**The data:**
:::

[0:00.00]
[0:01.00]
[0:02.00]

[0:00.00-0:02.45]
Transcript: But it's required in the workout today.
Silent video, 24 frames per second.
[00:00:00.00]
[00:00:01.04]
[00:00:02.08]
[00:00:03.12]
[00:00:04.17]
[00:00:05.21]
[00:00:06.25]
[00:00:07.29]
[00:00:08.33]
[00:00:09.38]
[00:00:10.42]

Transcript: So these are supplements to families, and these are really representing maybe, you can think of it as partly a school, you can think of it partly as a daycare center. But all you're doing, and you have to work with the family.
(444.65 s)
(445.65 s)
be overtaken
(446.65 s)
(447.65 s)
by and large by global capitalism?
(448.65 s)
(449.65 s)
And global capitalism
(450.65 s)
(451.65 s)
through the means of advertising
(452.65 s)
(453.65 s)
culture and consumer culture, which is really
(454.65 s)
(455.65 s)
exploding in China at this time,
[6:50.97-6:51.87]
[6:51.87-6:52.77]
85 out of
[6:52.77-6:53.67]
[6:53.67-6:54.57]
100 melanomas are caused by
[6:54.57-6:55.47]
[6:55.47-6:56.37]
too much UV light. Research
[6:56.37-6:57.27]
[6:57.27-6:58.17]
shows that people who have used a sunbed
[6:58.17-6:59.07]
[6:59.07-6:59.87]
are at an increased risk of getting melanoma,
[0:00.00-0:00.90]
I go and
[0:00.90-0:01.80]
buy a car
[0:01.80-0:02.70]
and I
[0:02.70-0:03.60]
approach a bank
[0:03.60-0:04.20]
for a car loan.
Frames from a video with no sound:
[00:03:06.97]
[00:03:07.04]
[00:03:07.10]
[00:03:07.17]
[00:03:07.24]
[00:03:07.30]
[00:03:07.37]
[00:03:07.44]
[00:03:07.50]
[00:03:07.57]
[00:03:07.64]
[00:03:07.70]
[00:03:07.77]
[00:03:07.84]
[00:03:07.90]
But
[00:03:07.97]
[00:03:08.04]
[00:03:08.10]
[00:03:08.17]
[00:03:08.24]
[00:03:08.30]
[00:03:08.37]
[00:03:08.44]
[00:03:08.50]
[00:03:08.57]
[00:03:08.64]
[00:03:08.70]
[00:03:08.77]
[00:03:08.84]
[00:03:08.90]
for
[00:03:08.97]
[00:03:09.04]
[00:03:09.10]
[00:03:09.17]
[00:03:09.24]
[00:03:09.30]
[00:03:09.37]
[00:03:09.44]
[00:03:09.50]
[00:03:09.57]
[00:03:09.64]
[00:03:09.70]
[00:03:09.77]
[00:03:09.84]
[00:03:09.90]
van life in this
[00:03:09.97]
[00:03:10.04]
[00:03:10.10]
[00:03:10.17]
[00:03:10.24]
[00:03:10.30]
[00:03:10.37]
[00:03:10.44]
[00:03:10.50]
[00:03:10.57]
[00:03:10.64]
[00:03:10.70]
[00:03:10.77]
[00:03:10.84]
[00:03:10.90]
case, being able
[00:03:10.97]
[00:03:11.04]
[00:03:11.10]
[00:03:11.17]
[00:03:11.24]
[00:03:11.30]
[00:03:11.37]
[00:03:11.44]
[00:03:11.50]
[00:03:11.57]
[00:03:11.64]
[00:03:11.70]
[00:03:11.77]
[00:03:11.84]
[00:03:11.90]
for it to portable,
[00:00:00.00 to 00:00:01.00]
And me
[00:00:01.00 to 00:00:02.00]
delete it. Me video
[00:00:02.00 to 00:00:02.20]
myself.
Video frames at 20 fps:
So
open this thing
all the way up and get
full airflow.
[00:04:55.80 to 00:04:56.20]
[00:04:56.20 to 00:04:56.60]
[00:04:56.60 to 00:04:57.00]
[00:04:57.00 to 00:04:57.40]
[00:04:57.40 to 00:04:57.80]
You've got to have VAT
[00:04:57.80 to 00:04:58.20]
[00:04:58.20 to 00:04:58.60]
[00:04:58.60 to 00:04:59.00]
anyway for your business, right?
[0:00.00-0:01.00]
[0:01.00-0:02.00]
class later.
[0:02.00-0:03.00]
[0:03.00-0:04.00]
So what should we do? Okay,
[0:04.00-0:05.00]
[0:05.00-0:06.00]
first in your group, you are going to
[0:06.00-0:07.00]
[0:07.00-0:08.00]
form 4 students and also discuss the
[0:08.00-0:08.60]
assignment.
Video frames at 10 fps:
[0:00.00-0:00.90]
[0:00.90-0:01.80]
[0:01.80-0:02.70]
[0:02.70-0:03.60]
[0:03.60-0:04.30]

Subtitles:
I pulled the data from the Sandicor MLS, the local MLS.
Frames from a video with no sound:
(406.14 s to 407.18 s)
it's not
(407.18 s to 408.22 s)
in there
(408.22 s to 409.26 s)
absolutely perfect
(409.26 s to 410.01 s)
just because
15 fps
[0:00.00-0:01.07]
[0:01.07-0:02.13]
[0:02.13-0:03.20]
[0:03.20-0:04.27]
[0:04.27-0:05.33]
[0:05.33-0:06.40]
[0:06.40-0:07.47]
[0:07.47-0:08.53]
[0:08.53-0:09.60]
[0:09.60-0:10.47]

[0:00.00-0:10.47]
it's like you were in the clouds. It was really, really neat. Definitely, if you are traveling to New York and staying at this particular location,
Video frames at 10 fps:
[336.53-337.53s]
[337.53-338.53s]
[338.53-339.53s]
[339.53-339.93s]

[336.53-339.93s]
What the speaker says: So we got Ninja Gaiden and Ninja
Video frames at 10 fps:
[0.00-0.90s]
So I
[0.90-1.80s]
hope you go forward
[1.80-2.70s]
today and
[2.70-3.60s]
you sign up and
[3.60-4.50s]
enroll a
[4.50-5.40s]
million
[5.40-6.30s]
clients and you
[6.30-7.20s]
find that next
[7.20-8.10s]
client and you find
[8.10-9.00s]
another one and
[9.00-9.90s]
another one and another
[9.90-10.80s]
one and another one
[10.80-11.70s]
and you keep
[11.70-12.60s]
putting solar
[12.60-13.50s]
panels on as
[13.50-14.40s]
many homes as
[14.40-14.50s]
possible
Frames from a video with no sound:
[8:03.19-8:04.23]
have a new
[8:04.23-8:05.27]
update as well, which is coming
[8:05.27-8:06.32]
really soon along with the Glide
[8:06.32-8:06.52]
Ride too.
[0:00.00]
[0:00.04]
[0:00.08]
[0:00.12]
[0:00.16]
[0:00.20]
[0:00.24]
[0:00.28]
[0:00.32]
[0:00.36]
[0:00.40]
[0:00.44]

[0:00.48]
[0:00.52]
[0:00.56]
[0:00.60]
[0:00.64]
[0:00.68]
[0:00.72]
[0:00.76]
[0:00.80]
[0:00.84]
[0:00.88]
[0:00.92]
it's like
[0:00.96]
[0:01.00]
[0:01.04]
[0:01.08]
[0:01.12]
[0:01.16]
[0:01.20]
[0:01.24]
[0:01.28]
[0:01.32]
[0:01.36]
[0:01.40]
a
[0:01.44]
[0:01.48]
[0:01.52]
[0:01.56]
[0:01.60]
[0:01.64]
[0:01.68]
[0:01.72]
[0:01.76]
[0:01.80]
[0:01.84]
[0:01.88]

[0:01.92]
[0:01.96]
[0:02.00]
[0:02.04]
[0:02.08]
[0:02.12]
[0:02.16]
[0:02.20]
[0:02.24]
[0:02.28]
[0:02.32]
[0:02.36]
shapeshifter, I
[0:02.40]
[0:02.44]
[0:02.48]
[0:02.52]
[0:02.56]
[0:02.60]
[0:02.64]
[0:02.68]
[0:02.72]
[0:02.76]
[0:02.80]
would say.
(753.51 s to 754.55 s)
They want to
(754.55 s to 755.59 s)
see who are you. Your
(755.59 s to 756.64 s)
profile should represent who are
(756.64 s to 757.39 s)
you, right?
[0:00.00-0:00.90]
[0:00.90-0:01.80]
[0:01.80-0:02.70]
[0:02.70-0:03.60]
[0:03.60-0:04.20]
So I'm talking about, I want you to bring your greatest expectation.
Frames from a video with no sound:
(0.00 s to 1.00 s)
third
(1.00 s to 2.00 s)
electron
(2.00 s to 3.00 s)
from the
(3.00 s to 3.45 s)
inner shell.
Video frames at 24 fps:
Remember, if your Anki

:::

**What the task asks:** In the listing above, locate the line containing "[6:51.87-6:52.77]" and the line containing "[0:02.00-0:03.00]", then transcribe both and every line between them verbatim.

**Answer for the task:**
[6:51.87-6:52.77]
85 out of
[6:52.77-6:53.67]
[6:53.67-6:54.57]
100 melanomas are caused by
[6:54.57-6:55.47]
[6:55.47-6:56.37]
too much UV light. Research
[6:56.37-6:57.27]
[6:57.27-6:58.17]
shows that people who have used a sunbed
[6:58.17-6:59.07]
[6:59.07-6:59.87]
are at an increased risk of getting melanoma,
[0:00.00-0:00.90]
I go and
[0:00.90-0:01.80]
buy a car
[0:01.80-0:02.70]
and I
[0:02.70-0:03.60]
approach a bank
[0:03.60-0:04.20]
for a car loan.
Frames from a video with no sound:
[00:03:06.97]
[00:03:07.04]
[00:03:07.10]
[00:03:07.17]
[00:03:07.24]
[00:03:07.30]
[00:03:07.37]
[00:03:07.44]
[00:03:07.50]
[00:03:07.57]
[00:03:07.64]
[00:03:07.70]
[00:03:07.77]
[00:03:07.84]
[00:03:07.90]
But
[00:03:07.97]
[00:03:08.04]
[00:03:08.10]
[00:03:08.17]
[00:03:08.24]
[00:03:08.30]
[00:03:08.37]
[00:03:08.44]
[00:03:08.50]
[00:03:08.57]
[00:03:08.64]
[00:03:08.70]
[00:03:08.77]
[00:03:08.84]
[00:03:08.90]
for
[00:03:08.97]
[00:03:09.04]
[00:03:09.10]
[00:03:09.17]
[00:03:09.24]
[00:03:09.30]
[00:03:09.37]
[00:03:09.44]
[00:03:09.50]
[00:03:09.57]
[00:03:09.64]
[00:03:09.70]
[00:03:09.77]
[00:03:09.84]
[00:03:09.90]
van life in this
[00:03:09.97]
[00:03:10.04]
[00:03:10.10]
[00:03:10.17]
[00:03:10.24]
[00:03:10.30]
[00:03:10.37]
[00:03:10.44]
[00:03:10.50]
[00:03:10.57]
[00:03:10.64]
[00:03:10.70]
[00:03:10.77]
[00:03:10.84]
[00:03:10.90]
case, being able
[00:03:10.97]
[00:03:11.04]
[00:03:11.10]
[00:03:11.17]
[00:03:11.24]
[00:03:11.30]
[00:03:11.37]
[00:03:11.44]
[00:03:11.50]
[00:03:11.57]
[00:03:11.64]
[00:03:11.70]
[00:03:11.77]
[00:03:11.84]
[00:03:11.90]
for it to portable,
[00:00:00.00 to 00:00:01.00]
And me
[00:00:01.00 to 00:00:02.00]
delete it. Me video
[00:00:02.00 to 00:00:02.20]
myself.
Video frames at 20 fps:
So
open this thing
all the way up and get
full airflow.
[00:04:55.80 to 00:04:56.20]
[00:04:56.20 to 00:04:56.60]
[00:04:56.60 to 00:04:57.00]
[00:04:57.00 to 00:04:57.40]
[00:04:57.40 to 00:04:57.80]
You've got to have VAT
[00:04:57.80 to 00:04:58.20]
[00:04:58.20 to 00:04:58.60]
[00:04:58.60 to 00:04:59.00]
anyway for your business, right?
[0:00.00-0:01.00]
[0:01.00-0:02.00]
class later.
[0:02.00-0:03.00]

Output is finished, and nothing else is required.